ASSIGNMENT: Your answer must consist of the records below, reproduced exactly, with every picture removed.

[Saved data entries]
==============================

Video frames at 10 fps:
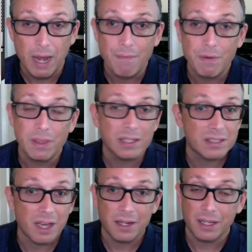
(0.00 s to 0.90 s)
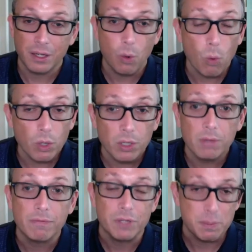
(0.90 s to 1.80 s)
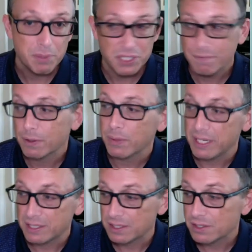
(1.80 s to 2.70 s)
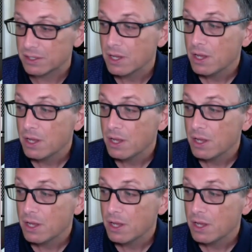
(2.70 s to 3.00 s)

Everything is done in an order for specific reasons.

==============================

RESPONSE AREA:
Video frames at 10 fps:
(0.00 s to 0.90 s)
(0.90 s to 1.80 s)
(1.80 s to 2.70 s)
(2.70 s to 3.00 s)

Everything is done in an order for specific reasons.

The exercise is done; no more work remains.